I used to make this terrible mistake. In hindsight, it was a mistake of course. At the time, I thought it completely normal and natural.
There's the saying, "treat others as you would like them to treat you." So that's what I do. I answer emails and requests on time and politely. I keep my promises, and don't go back on my word, sometimes at my own expense. I double check important documents for accuracy, for typos, for wrong information. Everything was just natural and I thought this is the way to do business and this is the way to be a good human.
Then I turned around and expected everyone else to do the same. And got hella mad when they didn't. Yesterday, I received documents for me to sign that had an important date wrong. The date was in the past! Ugh, such a blatant disregard of doing their job! They were lazy and mistyped it, or copy pasted from another document they used in the past. Result: I got angry. The nerve of these people, right? Don't they have systems in place? Don't they fact check?

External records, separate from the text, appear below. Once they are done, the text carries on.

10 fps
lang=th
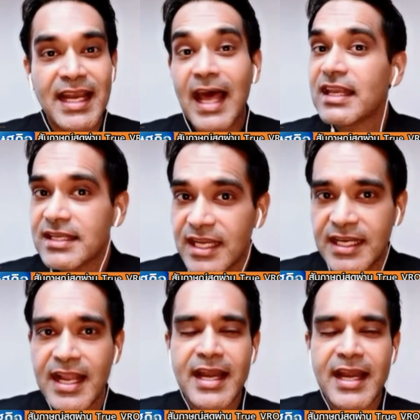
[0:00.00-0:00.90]
นล้านหรือเงิน
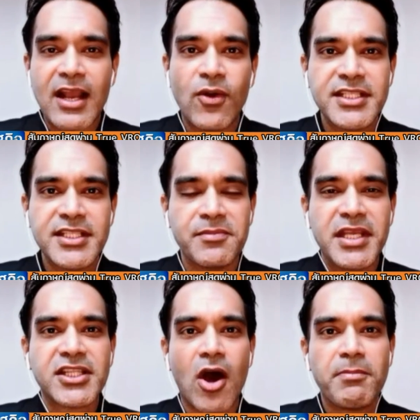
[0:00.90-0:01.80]
ในอนาคตที่จะมี
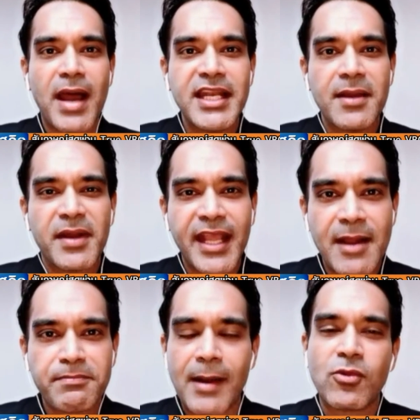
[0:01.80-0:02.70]
ต่อไปเนี่ยมันการ
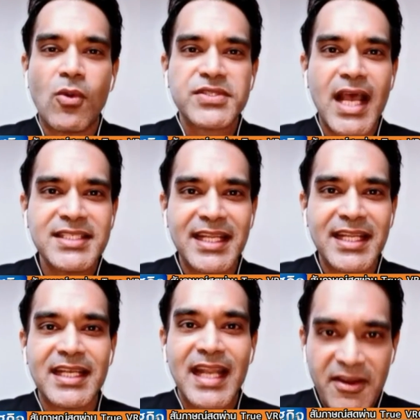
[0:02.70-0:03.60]
ปรับโครงสร้างเศรษฐ
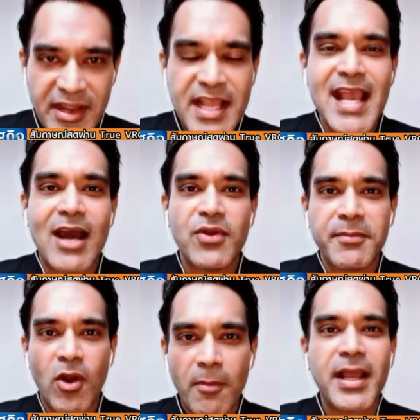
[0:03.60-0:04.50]
กิจในระยะยาวด้วย
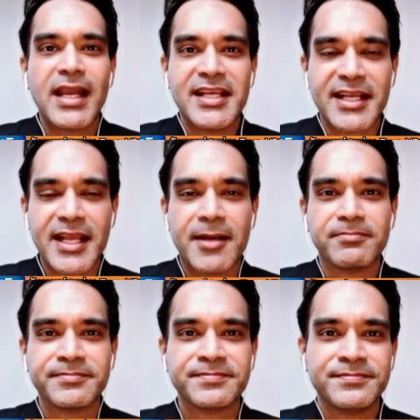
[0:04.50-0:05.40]
พร้อมกันเลยนะครับ
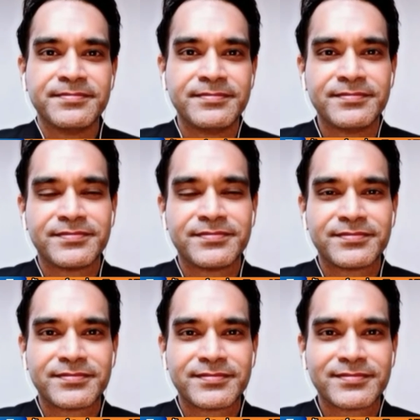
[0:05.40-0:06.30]
กับงั้นขยายค
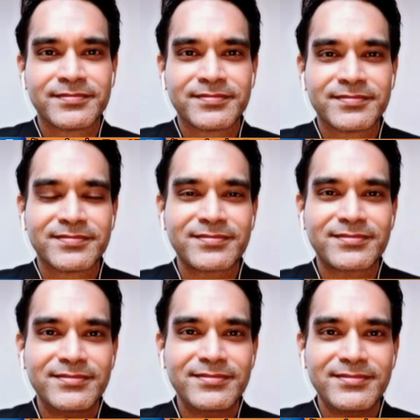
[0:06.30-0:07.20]
วามต่อจากที่
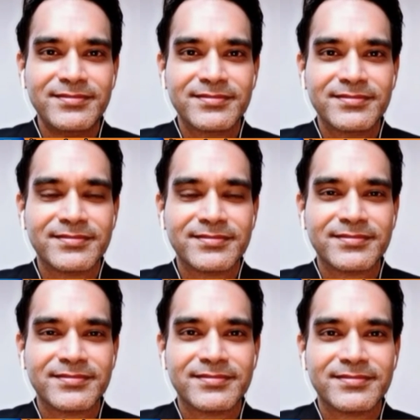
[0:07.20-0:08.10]
ดรพูดนะค
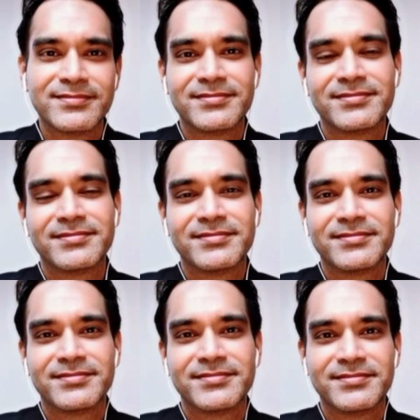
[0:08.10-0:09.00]
รับค่อนข้างน่า
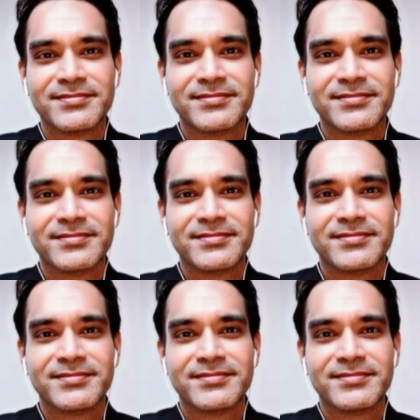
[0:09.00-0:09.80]
สนใจก็คือตัว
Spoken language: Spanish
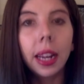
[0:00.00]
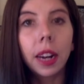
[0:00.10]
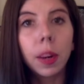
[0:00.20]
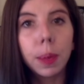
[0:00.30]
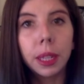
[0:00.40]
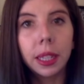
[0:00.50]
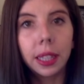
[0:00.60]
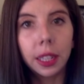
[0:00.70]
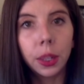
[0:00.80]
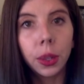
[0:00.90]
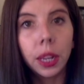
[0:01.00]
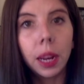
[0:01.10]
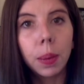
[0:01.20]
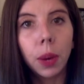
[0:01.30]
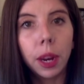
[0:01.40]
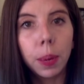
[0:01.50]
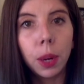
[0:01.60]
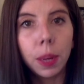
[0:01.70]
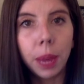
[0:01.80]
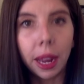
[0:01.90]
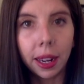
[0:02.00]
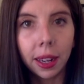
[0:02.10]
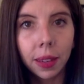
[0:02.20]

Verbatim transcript: en la representación de la mujer boliviana.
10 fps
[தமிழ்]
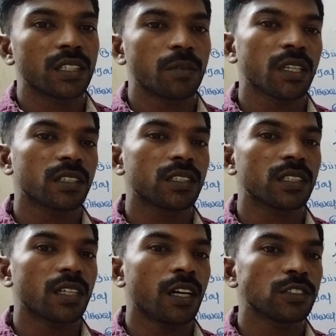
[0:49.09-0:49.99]
நம்மளுக்கு
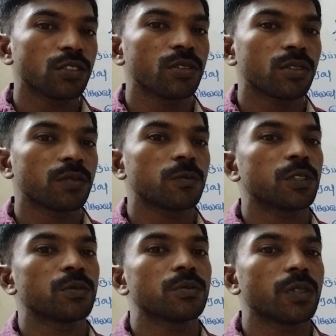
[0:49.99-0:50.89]
ராஜயோகம்
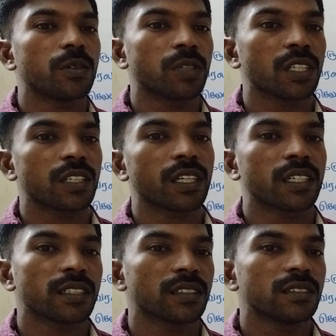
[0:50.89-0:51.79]
வரும்
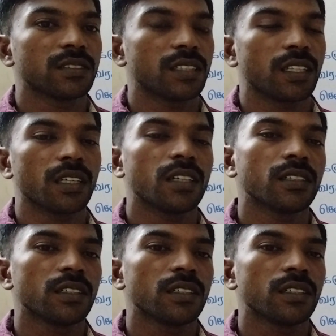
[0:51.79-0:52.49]
அப்படிங்கிறாங்க சரியா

The truth is, it's an easy mistake to make.
And that's where the rub is. I shouldn't expect everyone to be like me, to treat everything with the same attention just because that's what I do. I probably make loads of mistakes that I never pay attention to and others spot immediately. (It didn't take too long for me to remember one from earlier this week)
This reminded me of all the instances in the past when I proclaimed accessibility to be the end all be all. If I think it's a human right, if I treat it as a priority, if I think about it first and foremost before diving into design or code, then it's only normal, it's expected, that others will do the same.

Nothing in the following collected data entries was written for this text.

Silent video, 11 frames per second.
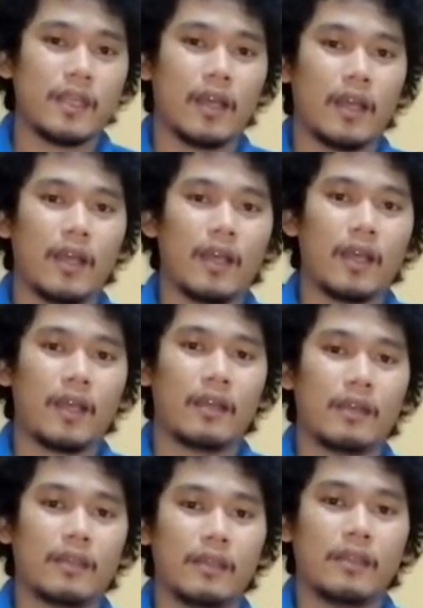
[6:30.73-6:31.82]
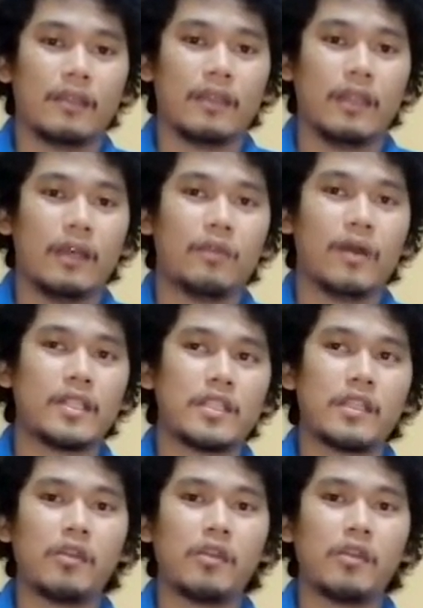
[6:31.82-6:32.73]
ah, uh, Ilang watts?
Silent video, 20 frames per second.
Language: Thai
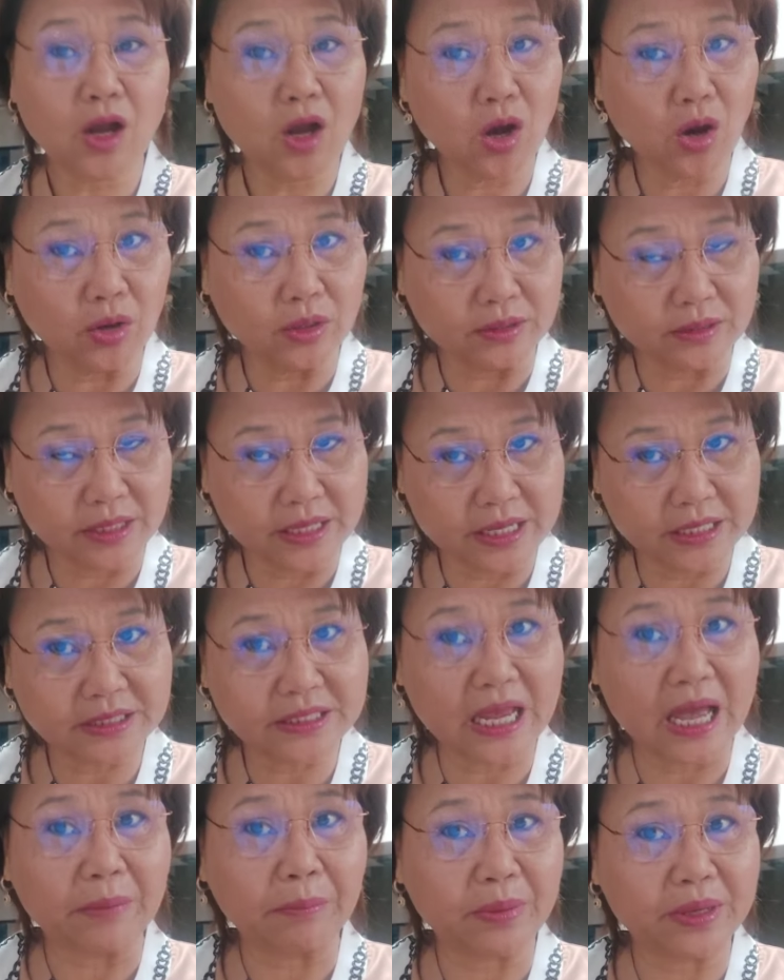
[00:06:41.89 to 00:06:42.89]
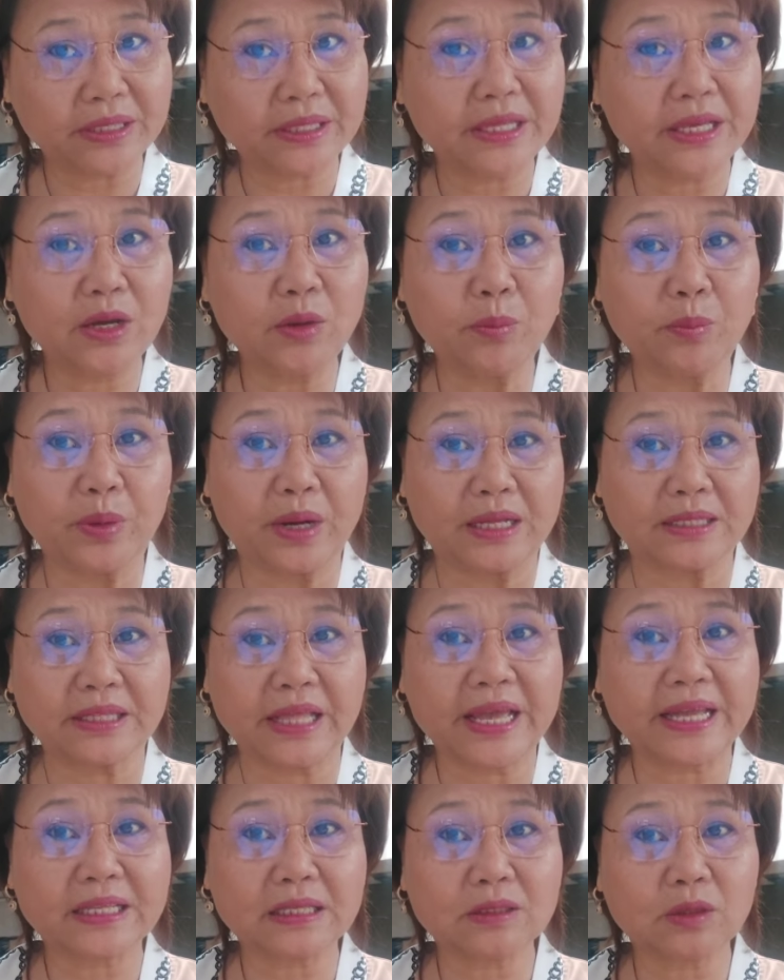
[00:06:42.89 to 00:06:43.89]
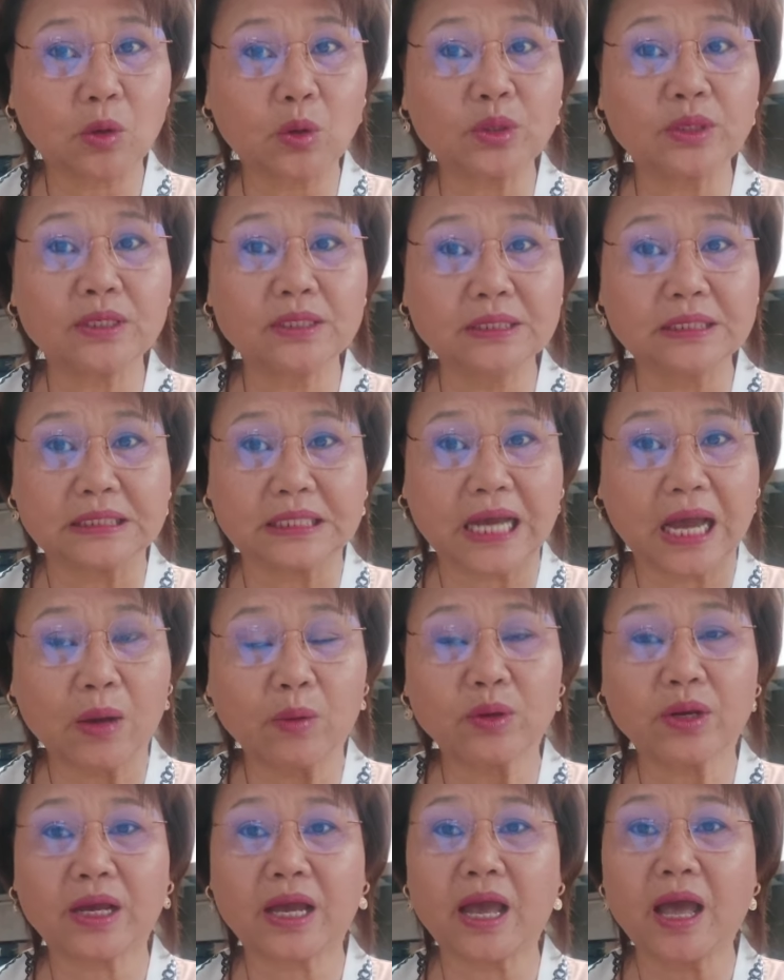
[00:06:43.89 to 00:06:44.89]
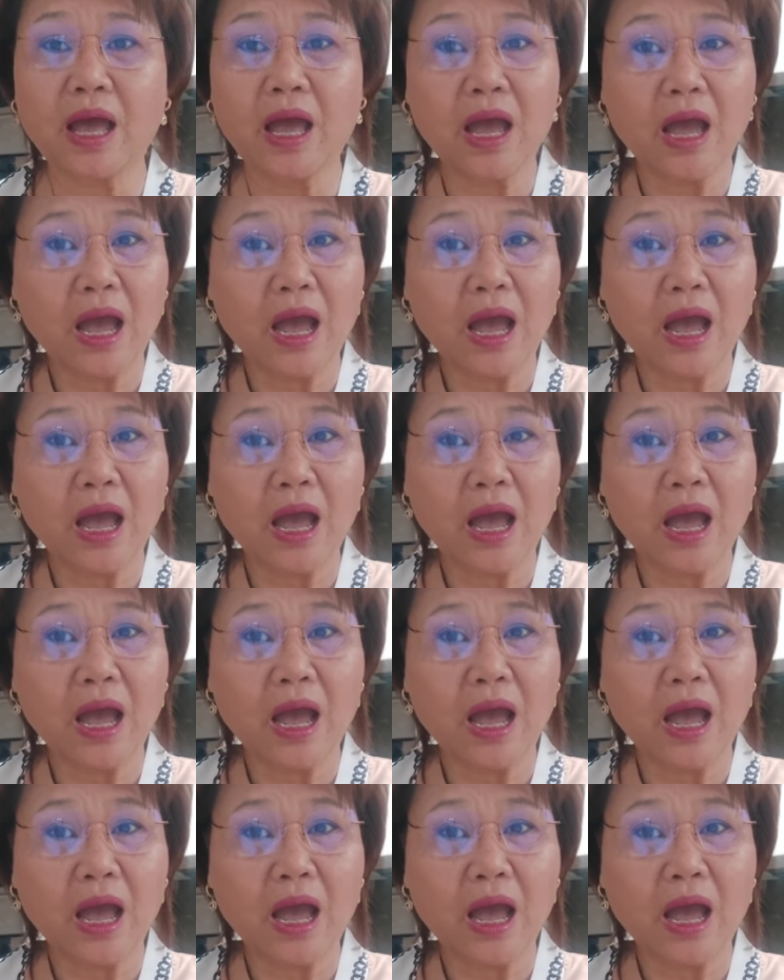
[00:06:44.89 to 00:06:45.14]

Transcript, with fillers: ก่อนที่จะไปเที่ยวประเทศคนอื่นเขานะคะ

Except they don't. Other people have other priorities and no amount of screaming will bring about the change I want to see. The myth is that if we can just make the importance of accessibility sufficiently clear and describe it with enough urgency, people will fall in line and change will occur.
But it won't. You can't expect other people to treat your priorities as their own.
And that's ok. It doesn't mean accessibility isn't an important topic to discuss and raise awareness about.
It just means not everyone will accept that message. But the ones that do will win.